━━ RECORDS FOR THIS EXERCISE

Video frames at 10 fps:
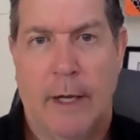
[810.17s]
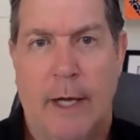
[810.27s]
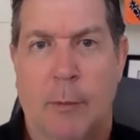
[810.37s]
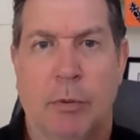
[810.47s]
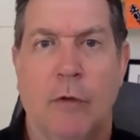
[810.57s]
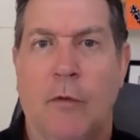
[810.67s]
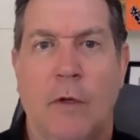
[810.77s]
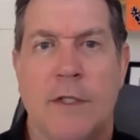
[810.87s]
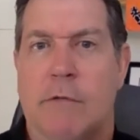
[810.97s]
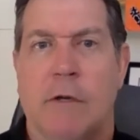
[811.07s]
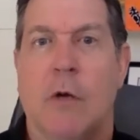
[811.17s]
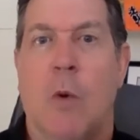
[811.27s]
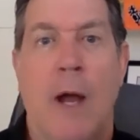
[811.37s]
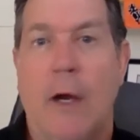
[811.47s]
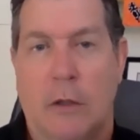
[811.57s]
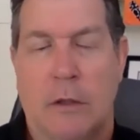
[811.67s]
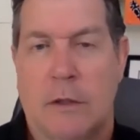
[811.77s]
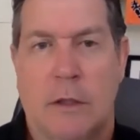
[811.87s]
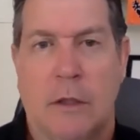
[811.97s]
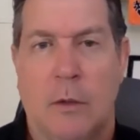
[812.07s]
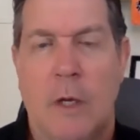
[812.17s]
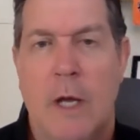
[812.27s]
And approval isn't required to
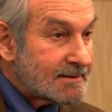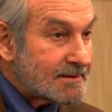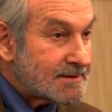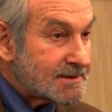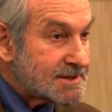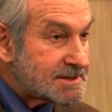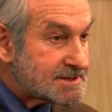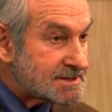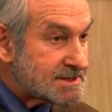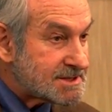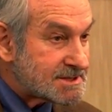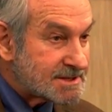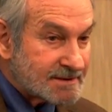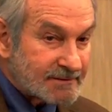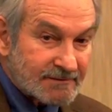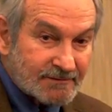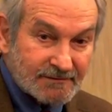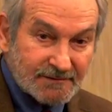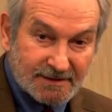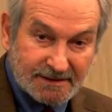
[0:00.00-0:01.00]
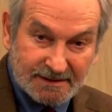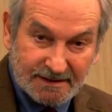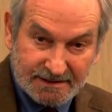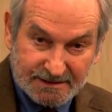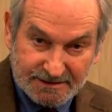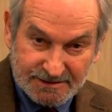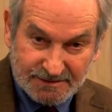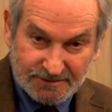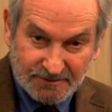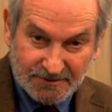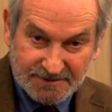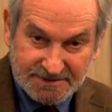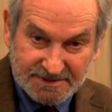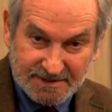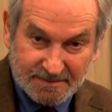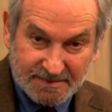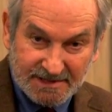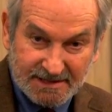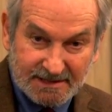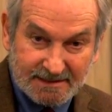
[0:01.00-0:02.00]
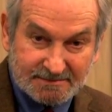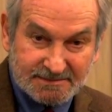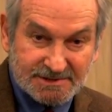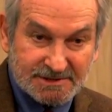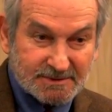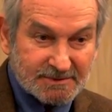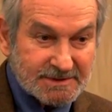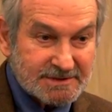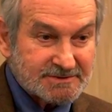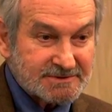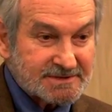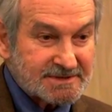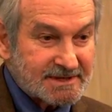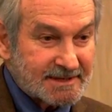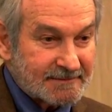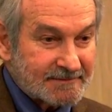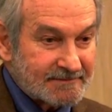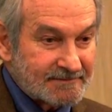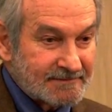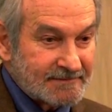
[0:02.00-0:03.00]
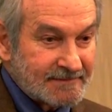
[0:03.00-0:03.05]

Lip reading: this is the funding source that becomes so interesting.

━━━━

Once the pictures are removed, output the entries above exactly as given.

SOLUTION TO THIS TASK:
Video frames at 10 fps:
[810.17s]
[810.27s]
[810.37s]
[810.47s]
[810.57s]
[810.67s]
[810.77s]
[810.87s]
[810.97s]
[811.07s]
[811.17s]
[811.27s]
[811.37s]
[811.47s]
[811.57s]
[811.67s]
[811.77s]
[811.87s]
[811.97s]
[812.07s]
[812.17s]
[812.27s]
And approval isn't required to
[0:00.00-0:01.00]
[0:01.00-0:02.00]
[0:02.00-0:03.00]
[0:03.00-0:03.05]

Lip reading: this is the funding source that becomes so interesting.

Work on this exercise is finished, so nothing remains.